TASK DATA:
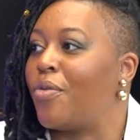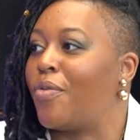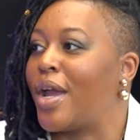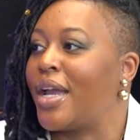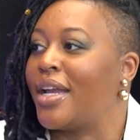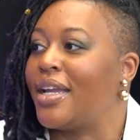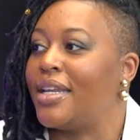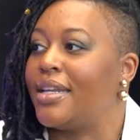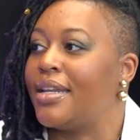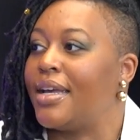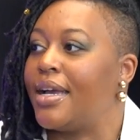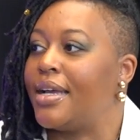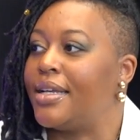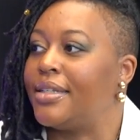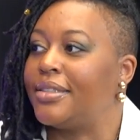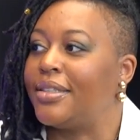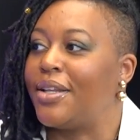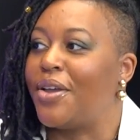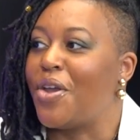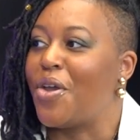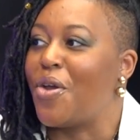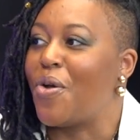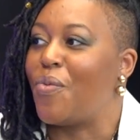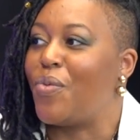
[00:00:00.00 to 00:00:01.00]
She's
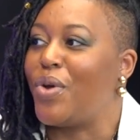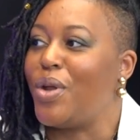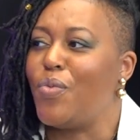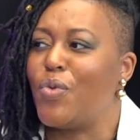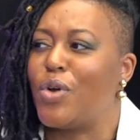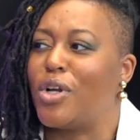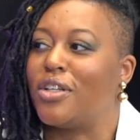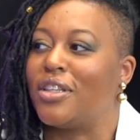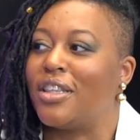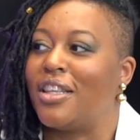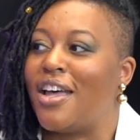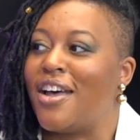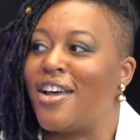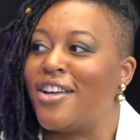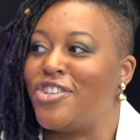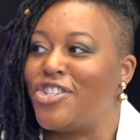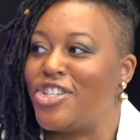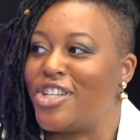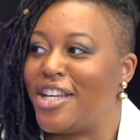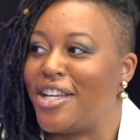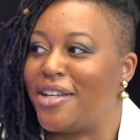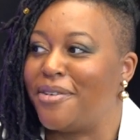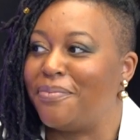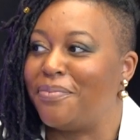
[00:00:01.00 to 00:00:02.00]
a catalyst
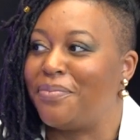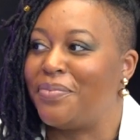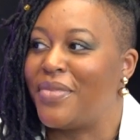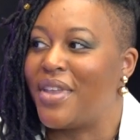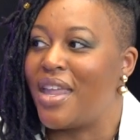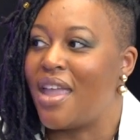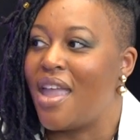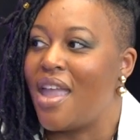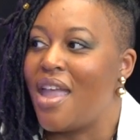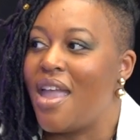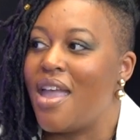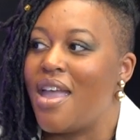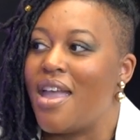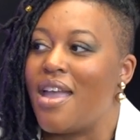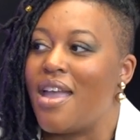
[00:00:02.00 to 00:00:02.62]
for change.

GOAL OF THE EXERCISE:
Once the pictures are removed, set down what remains of the entries above exactly.

WRITTEN SOLUTION:
[00:00:00.00 to 00:00:01.00]
She's
[00:00:01.00 to 00:00:02.00]
a catalyst
[00:00:02.00 to 00:00:02.62]
for change.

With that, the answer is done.